Pomóż mi wybrać miejsce na leczenie i rehabilitację. Sam uzależniony nie podoła temu zadaniu. Jeśli nie masz pieniędzy na odpłatne leczenie, skontaktuj się z bezpłatną terapią odwykową. Nie rejestrują się tam za pierwszym razem, a pomoc będzie udzielana mniej więcej tak samo, jak w prywatnych klinikach.

Leczenie składa się z części medycznej (wycofanie objawów odstawienia, oczyszczenie organizmu) oraz rehabilitacji psychoterapeutycznej, która ma miejsce, gdy pacjent już mieszka w domu. Szczególnie ważna i długotrwała jest druga część zabiegu. Można powiedzieć, że osoba uzależniona potrzebuje rehabilitacji przez całe kolejne życie.

Teraz twoja ukochana potrzebuje cię bardziej niż kiedykolwiek. Ale twoim celem nie jest szpiegowanie i szukanie śladów wielokrotnego używania narkotyków lub zastraszania. Musisz „zapomnieć” o narkotykach. Nie przypominaj o nich, nie szturchaj człowieka jego niedawną przeszłością.

Uzależniony nauczy się żyć na nowo, szukać celów i wsparcia, nauczy się znajdować siłę do pokonywania trudności, łagodzić stres, spędzać czas i cieszyć się życiem bez narkotyków. Zostań dla niego dobrym przyjacielem.

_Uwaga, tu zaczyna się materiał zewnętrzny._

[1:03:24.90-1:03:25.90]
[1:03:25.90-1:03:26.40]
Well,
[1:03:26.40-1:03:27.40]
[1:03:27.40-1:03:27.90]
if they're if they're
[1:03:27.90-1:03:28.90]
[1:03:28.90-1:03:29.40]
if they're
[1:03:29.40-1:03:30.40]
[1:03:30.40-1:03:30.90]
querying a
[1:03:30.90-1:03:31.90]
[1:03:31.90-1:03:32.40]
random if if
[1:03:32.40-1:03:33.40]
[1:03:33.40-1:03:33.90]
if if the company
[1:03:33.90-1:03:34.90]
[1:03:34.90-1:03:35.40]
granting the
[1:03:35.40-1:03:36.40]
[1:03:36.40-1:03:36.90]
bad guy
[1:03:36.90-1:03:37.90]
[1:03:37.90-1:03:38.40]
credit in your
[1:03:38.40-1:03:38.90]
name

Traktuj z szacunkiem, staraj się zainteresować czymś zabawnym i pożytecznym, zajmij się czymś.

Bardzo często nawroty występują po leczeniu. W takich przypadkach będziesz musiał zacząć wszystko od nowa. Bardzo trudno to znieść, ale staraj się nie tracić serca. Chciałabym też pokrótce napisać, czego nie robić, chociaż takie myśli przychodzą do głowy wielu rodzicom narkomanów.

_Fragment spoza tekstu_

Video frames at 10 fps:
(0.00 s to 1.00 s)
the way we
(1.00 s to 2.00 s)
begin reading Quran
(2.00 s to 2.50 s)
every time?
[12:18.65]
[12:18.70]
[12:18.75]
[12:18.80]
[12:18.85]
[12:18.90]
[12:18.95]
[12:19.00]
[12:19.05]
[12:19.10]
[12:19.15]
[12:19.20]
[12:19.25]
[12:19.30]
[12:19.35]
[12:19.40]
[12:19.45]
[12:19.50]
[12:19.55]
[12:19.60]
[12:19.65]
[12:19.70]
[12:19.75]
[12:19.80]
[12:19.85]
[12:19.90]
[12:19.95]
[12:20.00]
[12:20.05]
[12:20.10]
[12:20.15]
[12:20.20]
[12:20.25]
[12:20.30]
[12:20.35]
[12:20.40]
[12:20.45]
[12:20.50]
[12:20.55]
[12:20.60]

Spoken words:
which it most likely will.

A więc: nie ruszaj się i nie wysyłaj narkomana do wioski, nie wysyłaj go do wojska, nie wsadzaj go do więzienia. Te „genialne pomysły” mają prostą logikę – oddalić swoją „krew” od narkotyku, ukryć ją. Niestety, w dzisiejszych czasach narkotyk można dostać wszędzie, zwłaszcza w wojsku lub w więzieniu. Możesz pomyśleć o przeprowadzce po zabiegu.

Zmiana scenerii oraz brak przypomnień i „koigolników” może pozytywnie wpłynąć na rehabilitację. Celem leczenia narkomanii jest długotrwała remisja. Nie ma sposobu, aby na zawsze pozbyć się uzależnienia od narkotyków. Ale jeśli narkoman pragnie wyzdrowieć, a w pobliżu są piśmienni specjaliści i kochający ludzie, są szanse.